Размышлять ему было о чем. Ходят слухи: вскоре госпиталь снимется и двинет в Румынию, ближе к наступающим войскам. Что раненых вот-вот начнут сортировать — кого в глубокий тыл, кого здесь, в Бельцах, оставят, кого с собой возьмут. С собой, понятно, заберут «легких», выздоравливающих, кому осталось не дольше месяца до выписки. Тут не зевай, не хлопай ушами. Одна помеха — голова, временами так разбаливается, что даже глубокий вздох и тот отдается в висках тупым сотрясением. Плечо и шея, там живо все затянется новой кожей. Вот и приходится постоянно прислушиваться к ранам, которые пульсируют болью, стреляющей в затылок, в лопатки. Пробовал поворачиваться всем корпусом, не меняя положения головы, чтобы не выпускать на волю игольчатую боль, зудно затаившуюся в плече и в шее, — все равно огнем обдает все уголки тела, стоит неосторожно шевельнуться. И носишь ее. эту боль, как воткнутый нож. Но при всем при том с ранами проще, заживают заметно. А вот сотрясенная память отходит туго, ее надо подхлестывать, насиловать, если требуется сказать мало-мальски дельное или вспомнить что-то из недавнего. Как только станешь принуждать, поезд-товарняк дробит мозги. Медленно поддается голова. Выравнивается понемногу, но отстает от ран. сильно отстает.

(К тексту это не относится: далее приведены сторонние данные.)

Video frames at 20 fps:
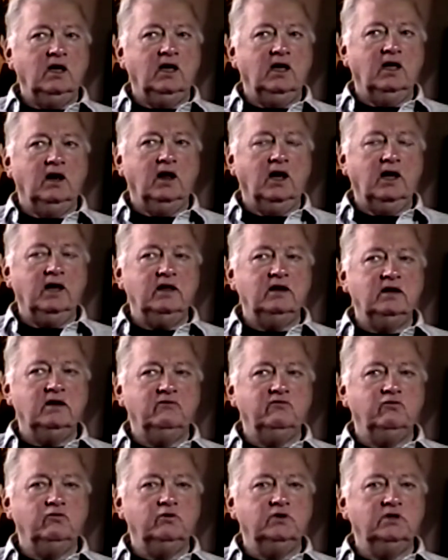And I had
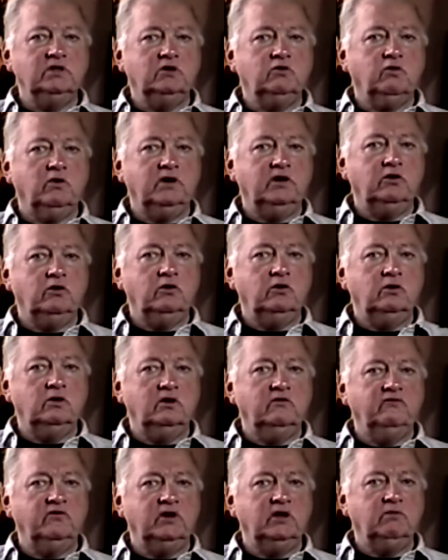never really quite
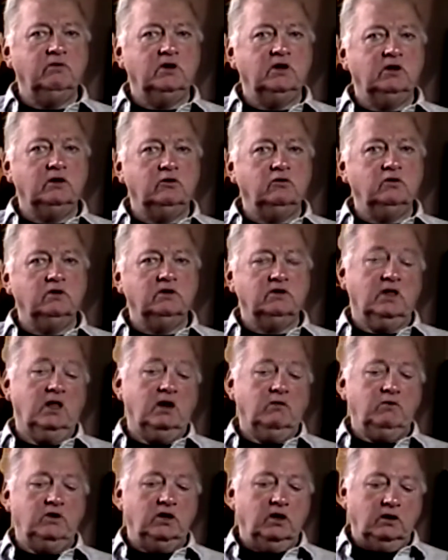heard of anybody doing
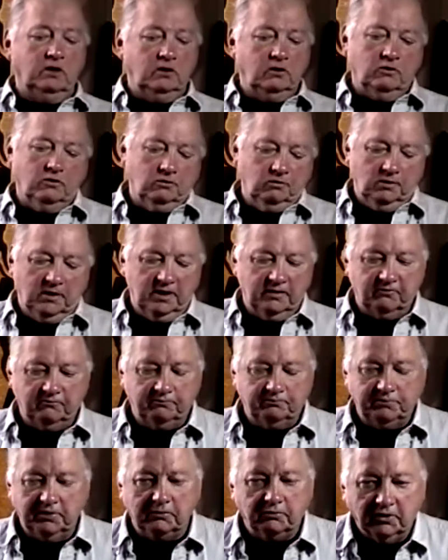that. I mean, I know like
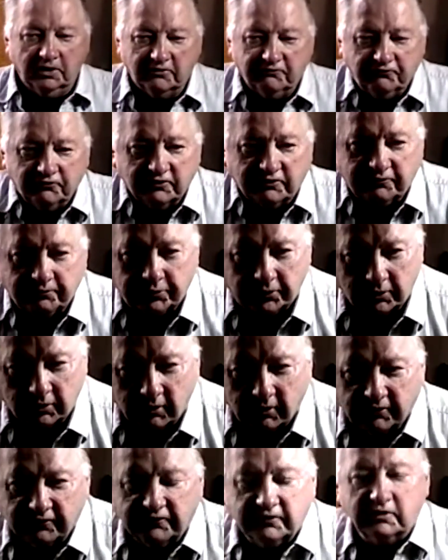people like Fritz
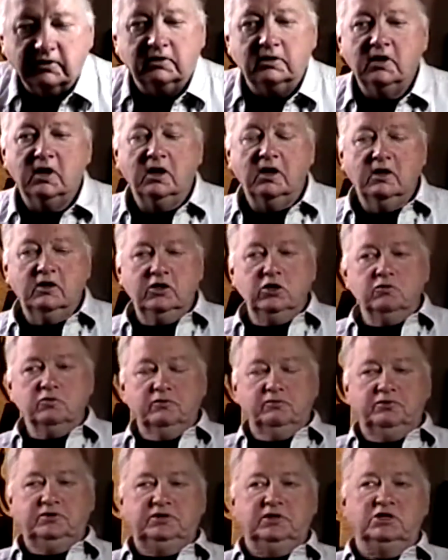Perls and the
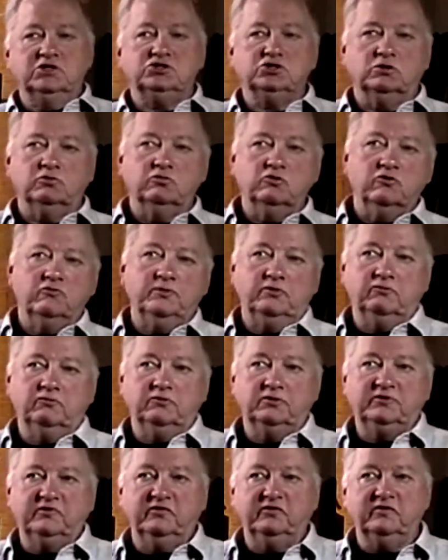Human Potential
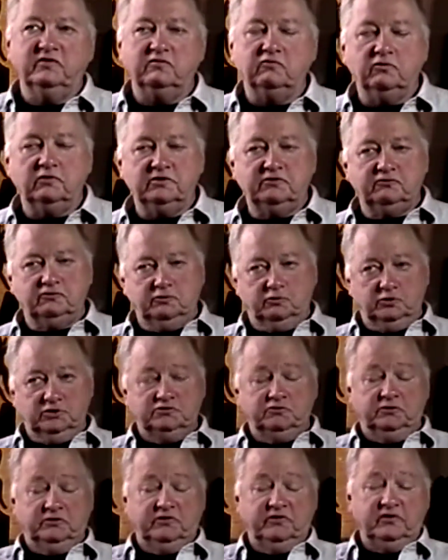Movement,
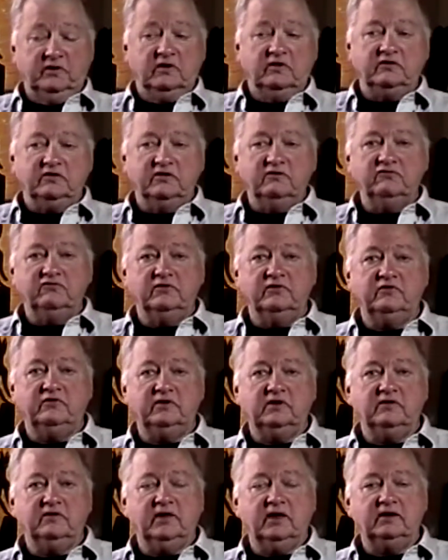which was in its
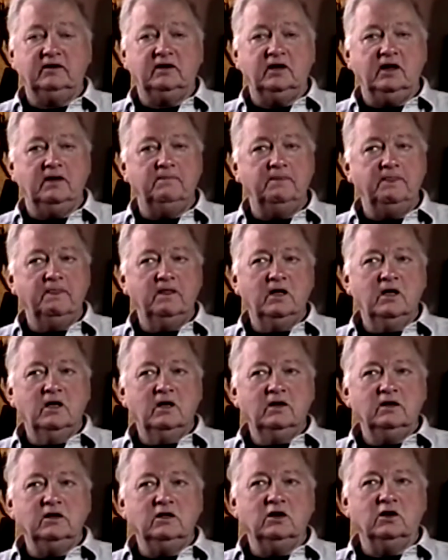infancy at that time,
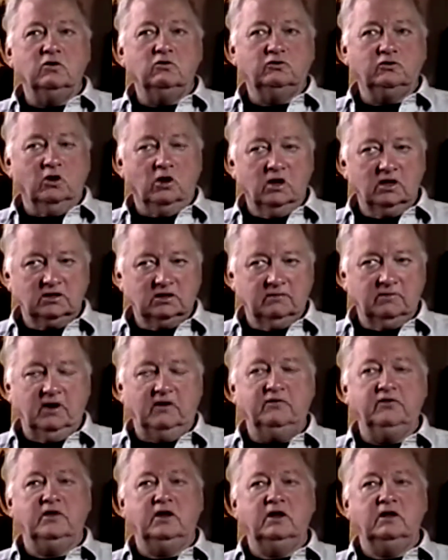talked
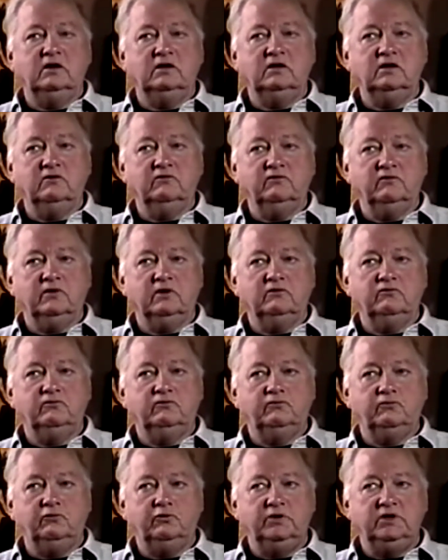about that idea of
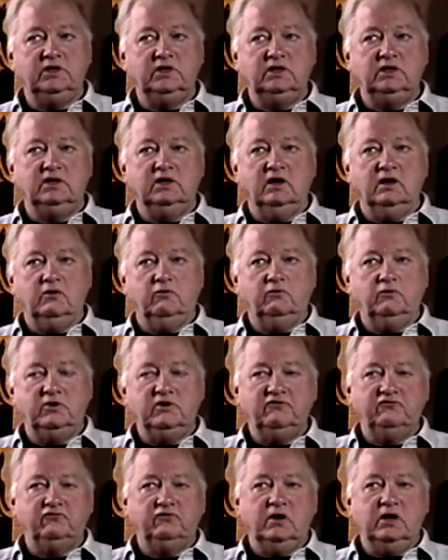
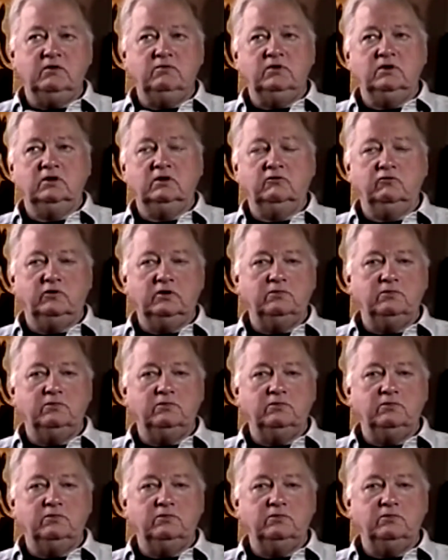reframing,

Прежде он не то что завидовал раненым. Мечтал сам вкусить нечто от госпитального рая. Бывало, заглянет краешком глаза в окно поезда с красным крестом: лежанки на полках, подушки, простыни белые, бинты белые. Сестрички белые. Все белое. Ты полеживай, не тужи. Чего взбредет в голову, промолви: «Сестра», призывно так, с прожилками страдания в голосе, и она тут как тут, возле тебя. Здесь, в офицерской палате, все так, как он и представлял прежде. Несколько дней назад и он шелестел губами, еле заметным движением кисти подзывал сестру: «Морозит» — и приносила горячую грелку. «Пить!» — подавала. И градусник — сама, белыми стерильными ручками найдет твою парную, едко пахнущую потом подмышку и сунет приятно холодную стекляшку в щелку. Прощебечет: «Тебе чего, миленький?»; «Потерпи, родной». Лежачий ты — тебе еду на тумбочку подадут. Сам не можешь — с ложечки насытят.